Segment Start: THE DATA

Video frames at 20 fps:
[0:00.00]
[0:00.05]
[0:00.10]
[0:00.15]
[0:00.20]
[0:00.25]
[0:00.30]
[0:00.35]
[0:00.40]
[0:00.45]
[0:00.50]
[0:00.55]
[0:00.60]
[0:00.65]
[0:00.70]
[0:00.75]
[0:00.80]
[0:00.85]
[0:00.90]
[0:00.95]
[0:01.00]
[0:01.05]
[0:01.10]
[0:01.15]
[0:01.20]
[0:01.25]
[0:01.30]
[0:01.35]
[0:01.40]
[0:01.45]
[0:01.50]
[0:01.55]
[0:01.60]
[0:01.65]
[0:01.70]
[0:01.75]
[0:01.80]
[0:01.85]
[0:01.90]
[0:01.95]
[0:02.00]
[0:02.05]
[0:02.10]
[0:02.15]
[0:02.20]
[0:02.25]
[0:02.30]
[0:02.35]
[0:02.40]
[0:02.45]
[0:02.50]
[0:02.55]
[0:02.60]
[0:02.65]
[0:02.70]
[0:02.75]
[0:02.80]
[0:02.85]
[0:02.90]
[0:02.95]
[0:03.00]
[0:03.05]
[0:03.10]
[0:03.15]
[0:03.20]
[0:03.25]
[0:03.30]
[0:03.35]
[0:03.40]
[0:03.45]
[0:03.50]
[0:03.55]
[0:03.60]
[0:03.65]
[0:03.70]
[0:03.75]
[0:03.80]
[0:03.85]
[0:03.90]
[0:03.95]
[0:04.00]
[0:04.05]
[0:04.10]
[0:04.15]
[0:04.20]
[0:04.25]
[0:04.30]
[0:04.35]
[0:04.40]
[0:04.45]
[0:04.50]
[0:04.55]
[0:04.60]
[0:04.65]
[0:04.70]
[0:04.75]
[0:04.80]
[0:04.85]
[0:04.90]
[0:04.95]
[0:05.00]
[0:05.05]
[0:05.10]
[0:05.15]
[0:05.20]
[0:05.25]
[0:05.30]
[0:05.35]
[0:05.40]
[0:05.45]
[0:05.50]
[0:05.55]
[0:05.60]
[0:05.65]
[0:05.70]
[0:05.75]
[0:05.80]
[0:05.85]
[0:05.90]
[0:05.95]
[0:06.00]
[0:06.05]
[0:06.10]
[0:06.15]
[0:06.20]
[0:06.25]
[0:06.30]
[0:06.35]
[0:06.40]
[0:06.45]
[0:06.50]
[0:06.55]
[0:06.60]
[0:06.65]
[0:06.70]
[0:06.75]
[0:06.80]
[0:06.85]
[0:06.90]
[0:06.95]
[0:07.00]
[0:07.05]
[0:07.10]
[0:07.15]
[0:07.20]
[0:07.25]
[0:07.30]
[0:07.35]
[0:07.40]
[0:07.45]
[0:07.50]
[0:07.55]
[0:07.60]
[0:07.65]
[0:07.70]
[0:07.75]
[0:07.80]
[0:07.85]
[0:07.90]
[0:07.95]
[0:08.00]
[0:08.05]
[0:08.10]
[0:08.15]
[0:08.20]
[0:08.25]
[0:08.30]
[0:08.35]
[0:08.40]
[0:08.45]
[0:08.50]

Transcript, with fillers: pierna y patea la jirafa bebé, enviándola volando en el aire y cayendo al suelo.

Segment End: THE DATA

→ WHAT YOU SHOULD DO: Return the entries in full. Do not alter them.

→ TASK OUTPUT:
Video frames at 20 fps:
[0:00.00]
[0:00.05]
[0:00.10]
[0:00.15]
[0:00.20]
[0:00.25]
[0:00.30]
[0:00.35]
[0:00.40]
[0:00.45]
[0:00.50]
[0:00.55]
[0:00.60]
[0:00.65]
[0:00.70]
[0:00.75]
[0:00.80]
[0:00.85]
[0:00.90]
[0:00.95]
[0:01.00]
[0:01.05]
[0:01.10]
[0:01.15]
[0:01.20]
[0:01.25]
[0:01.30]
[0:01.35]
[0:01.40]
[0:01.45]
[0:01.50]
[0:01.55]
[0:01.60]
[0:01.65]
[0:01.70]
[0:01.75]
[0:01.80]
[0:01.85]
[0:01.90]
[0:01.95]
[0:02.00]
[0:02.05]
[0:02.10]
[0:02.15]
[0:02.20]
[0:02.25]
[0:02.30]
[0:02.35]
[0:02.40]
[0:02.45]
[0:02.50]
[0:02.55]
[0:02.60]
[0:02.65]
[0:02.70]
[0:02.75]
[0:02.80]
[0:02.85]
[0:02.90]
[0:02.95]
[0:03.00]
[0:03.05]
[0:03.10]
[0:03.15]
[0:03.20]
[0:03.25]
[0:03.30]
[0:03.35]
[0:03.40]
[0:03.45]
[0:03.50]
[0:03.55]
[0:03.60]
[0:03.65]
[0:03.70]
[0:03.75]
[0:03.80]
[0:03.85]
[0:03.90]
[0:03.95]
[0:04.00]
[0:04.05]
[0:04.10]
[0:04.15]
[0:04.20]
[0:04.25]
[0:04.30]
[0:04.35]
[0:04.40]
[0:04.45]
[0:04.50]
[0:04.55]
[0:04.60]
[0:04.65]
[0:04.70]
[0:04.75]
[0:04.80]
[0:04.85]
[0:04.90]
[0:04.95]
[0:05.00]
[0:05.05]
[0:05.10]
[0:05.15]
[0:05.20]
[0:05.25]
[0:05.30]
[0:05.35]
[0:05.40]
[0:05.45]
[0:05.50]
[0:05.55]
[0:05.60]
[0:05.65]
[0:05.70]
[0:05.75]
[0:05.80]
[0:05.85]
[0:05.90]
[0:05.95]
[0:06.00]
[0:06.05]
[0:06.10]
[0:06.15]
[0:06.20]
[0:06.25]
[0:06.30]
[0:06.35]
[0:06.40]
[0:06.45]
[0:06.50]
[0:06.55]
[0:06.60]
[0:06.65]
[0:06.70]
[0:06.75]
[0:06.80]
[0:06.85]
[0:06.90]
[0:06.95]
[0:07.00]
[0:07.05]
[0:07.10]
[0:07.15]
[0:07.20]
[0:07.25]
[0:07.30]
[0:07.35]
[0:07.40]
[0:07.45]
[0:07.50]
[0:07.55]
[0:07.60]
[0:07.65]
[0:07.70]
[0:07.75]
[0:07.80]
[0:07.85]
[0:07.90]
[0:07.95]
[0:08.00]
[0:08.05]
[0:08.10]
[0:08.15]
[0:08.20]
[0:08.25]
[0:08.30]
[0:08.35]
[0:08.40]
[0:08.45]
[0:08.50]

Transcript, with fillers: pierna y patea la jirafa bebé, enviándola volando en el aire y cayendo al suelo.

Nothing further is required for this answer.